- Opening Delimiter -
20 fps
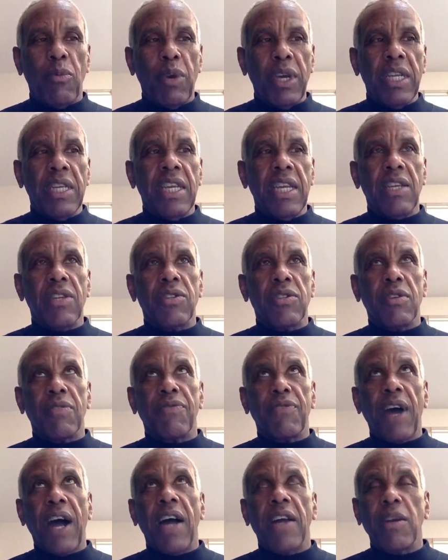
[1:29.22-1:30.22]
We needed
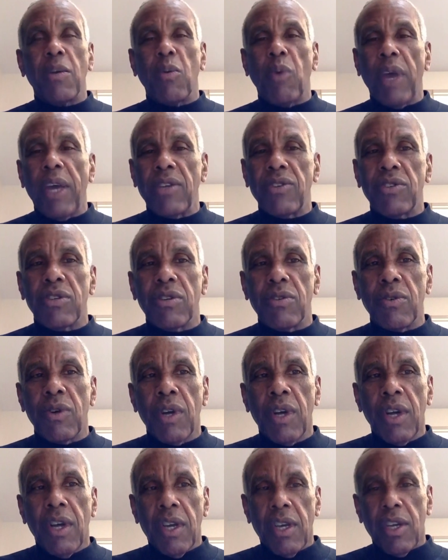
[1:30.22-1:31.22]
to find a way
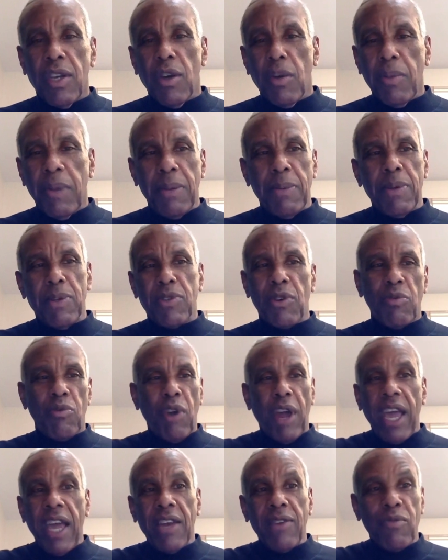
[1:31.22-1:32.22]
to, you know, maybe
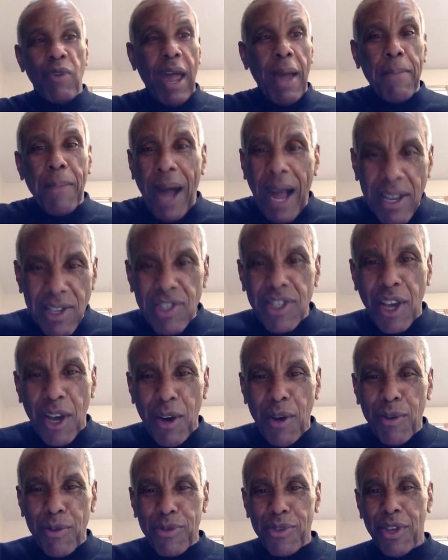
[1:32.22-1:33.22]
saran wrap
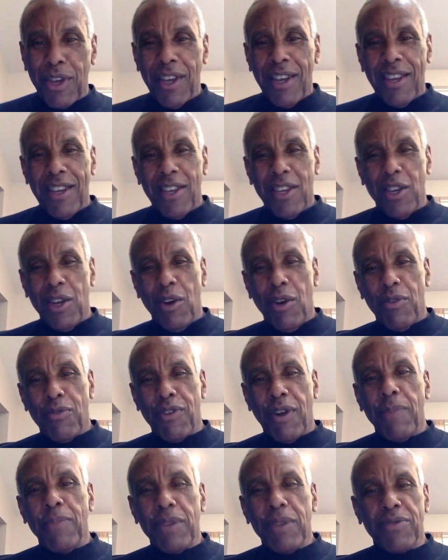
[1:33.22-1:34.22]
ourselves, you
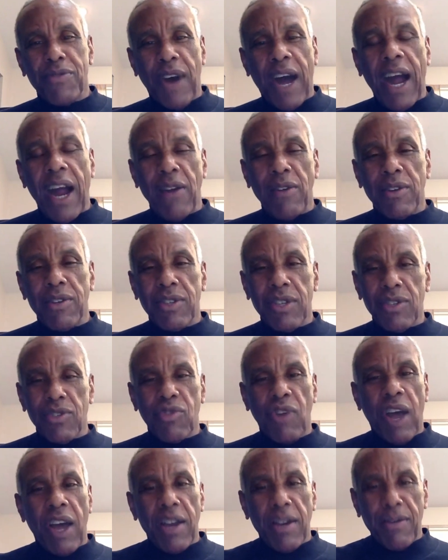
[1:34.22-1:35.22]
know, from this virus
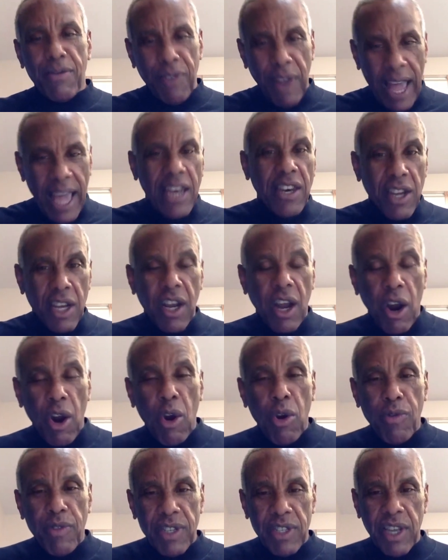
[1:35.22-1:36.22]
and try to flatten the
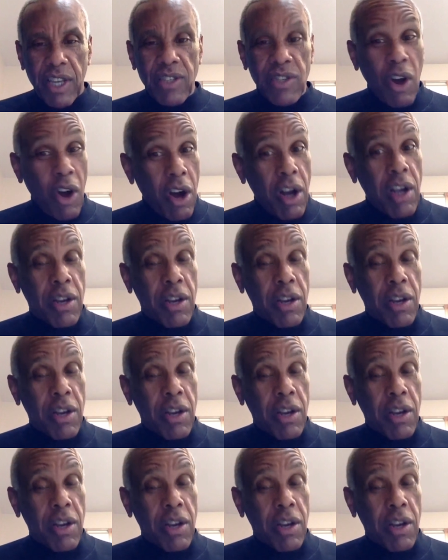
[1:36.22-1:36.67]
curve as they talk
- Closing Delimiter -
Work instructions: Although the records contain pictures, your copy should hold only the text, reproduced exactly.

Written solution:
20 fps
[1:29.22-1:30.22]
We needed
[1:30.22-1:31.22]
to find a way
[1:31.22-1:32.22]
to, you know, maybe
[1:32.22-1:33.22]
saran wrap
[1:33.22-1:34.22]
ourselves, you
[1:34.22-1:35.22]
know, from this virus
[1:35.22-1:36.22]
and try to flatten the
[1:36.22-1:36.67]
curve as they talk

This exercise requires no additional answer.